Il faut noter que le gouvernement a publié, dès décembre 2014 (donc avant les attentats), un décret d’application de l’article 20 de la loi de programmation militaire. Ce texte donne aux services de l’État un large accès aux appels téléphoniques, SMS, échanges Internet des Français. L’État a depuis un moment déjà la possibilité de surveiller Internet, sans contrepouvoir si ce n’est une commission sans réel pouvoir, la Commission nationale de contrôle des interceptions de sécurité (CNCIS).
S'agissant des réseaux sociaux, on a assisté à un déferlement de propos haineux. Des procédures ont été engagées pour "incitation à la haine, à la haine raciale et à la violence" ou encore pour "apologie de terrorisme avec des condamnations". La réponse juridique est-elle la seule solution à ce type de propos ?

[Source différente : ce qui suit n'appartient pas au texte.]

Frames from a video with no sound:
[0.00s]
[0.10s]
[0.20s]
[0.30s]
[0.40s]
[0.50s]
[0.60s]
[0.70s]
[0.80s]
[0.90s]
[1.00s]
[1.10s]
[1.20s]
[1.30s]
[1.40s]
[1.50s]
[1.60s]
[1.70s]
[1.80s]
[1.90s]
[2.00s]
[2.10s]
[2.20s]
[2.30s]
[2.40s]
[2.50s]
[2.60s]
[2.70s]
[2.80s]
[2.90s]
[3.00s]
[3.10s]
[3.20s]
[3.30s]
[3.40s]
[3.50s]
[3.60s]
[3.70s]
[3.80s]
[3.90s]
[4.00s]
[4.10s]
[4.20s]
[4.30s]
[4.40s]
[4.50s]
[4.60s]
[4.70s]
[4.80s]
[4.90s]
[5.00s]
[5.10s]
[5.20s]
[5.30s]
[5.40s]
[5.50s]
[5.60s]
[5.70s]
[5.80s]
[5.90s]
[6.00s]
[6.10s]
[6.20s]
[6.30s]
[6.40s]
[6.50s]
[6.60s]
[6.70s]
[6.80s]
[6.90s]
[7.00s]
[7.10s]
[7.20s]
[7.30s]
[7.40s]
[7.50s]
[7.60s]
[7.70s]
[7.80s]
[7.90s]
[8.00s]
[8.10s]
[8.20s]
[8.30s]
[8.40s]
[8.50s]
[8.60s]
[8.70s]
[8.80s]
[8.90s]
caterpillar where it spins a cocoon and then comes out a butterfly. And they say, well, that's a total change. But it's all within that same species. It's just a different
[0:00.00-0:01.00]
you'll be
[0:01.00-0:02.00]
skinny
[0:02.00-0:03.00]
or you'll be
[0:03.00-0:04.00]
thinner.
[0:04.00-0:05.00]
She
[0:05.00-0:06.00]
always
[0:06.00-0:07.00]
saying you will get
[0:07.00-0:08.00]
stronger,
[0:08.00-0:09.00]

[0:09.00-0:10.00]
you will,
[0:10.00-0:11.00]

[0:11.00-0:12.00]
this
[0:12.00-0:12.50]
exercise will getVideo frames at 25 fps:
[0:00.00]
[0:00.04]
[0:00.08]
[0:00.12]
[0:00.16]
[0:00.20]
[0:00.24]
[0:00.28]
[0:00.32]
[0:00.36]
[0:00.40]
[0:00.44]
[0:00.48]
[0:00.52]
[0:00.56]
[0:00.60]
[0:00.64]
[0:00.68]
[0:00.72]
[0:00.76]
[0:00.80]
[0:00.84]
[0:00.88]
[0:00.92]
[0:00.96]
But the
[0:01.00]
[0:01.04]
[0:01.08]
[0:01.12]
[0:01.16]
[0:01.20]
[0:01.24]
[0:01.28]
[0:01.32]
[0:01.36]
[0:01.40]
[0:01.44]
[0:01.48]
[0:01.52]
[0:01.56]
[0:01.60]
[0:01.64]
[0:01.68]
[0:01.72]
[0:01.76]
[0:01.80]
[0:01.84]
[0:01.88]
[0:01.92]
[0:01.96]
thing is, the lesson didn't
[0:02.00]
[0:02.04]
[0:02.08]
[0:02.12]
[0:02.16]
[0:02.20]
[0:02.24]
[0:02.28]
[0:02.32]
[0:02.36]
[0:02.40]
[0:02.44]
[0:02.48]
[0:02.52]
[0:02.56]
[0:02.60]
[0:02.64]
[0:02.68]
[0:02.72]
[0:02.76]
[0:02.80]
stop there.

Clairement, la réponse est non ! Ce n'est pas la seule solution. On peut par exemple citer le contre-discours et l'organisation de celui-ci en essayant d'amener des débats, de placer les gens tenant des propos haineux devant les limites de leurs argumentations. La plupart n'ont jamais eu de contre-débattant en face d'eux pour pouvoir réfuter leurs préjugés racistes ou antisémites.
Néanmoins, on constate qu'il y a très peu de condamnations suite à de tels propos. Ce n’incite pas les internautes à la retenue.
A titre personnel, je suis convaincu que s'il y avait plus de condamnations, le nombre de propos illégaux écrits sur la Toile chuterait fortement.
On ne peut pas les empêcher de penser à mal, par contre, si on peut éviter qu'ils clament cette pensée haut et fort sur les réseaux sociaux comme c'est le cas aujourd'hui, on aura gagné en sérénité au sein des débats.
Les réseaux sociaux ne sont pas une zone de "non-droit" comme certains l'imaginent, quelles sont les bonnes pratiques à observer pour les entreprises ?
En ouvrant un espace d'échange sur internet ou sur les réseaux sociaux, il faut être prêt au dialogue, prêt à échanger avec les internautes.
Il faut cependant rester conscient qu'un certain nombre de personnes ne rejoindront pas cette logique, mais se serviront juste de votre audience - notamment si elle est forte - pour véhiculer leur propre thèse nauséabonde.
A ce moment-là, j'incite fortement les marques et les médias à conserver une certaine autorité, en retirant certains propos et en bannissant toutes personnes qui ne viendraient pas dans cette logique de dialogue constructif.
Aujourd'hui on entend assez souvent des marques qui auraient peur de retirer des propos en disant "on va nous accuser de censure".
Certain internautes se plaignent, il est vrai, de "censures", mais ils sont beaucoup moins nombreux que les Internautes se plaignant de propos agressifs ou racistes, en ligne.
Ce qui est visé par le retrait d’un commentaire, ce n'est pas le fond, mais plutôt la forme. Ces internautes ont toujours la possibilité de réécrire, avec plus de retenue dans leurs propos et sans virulence.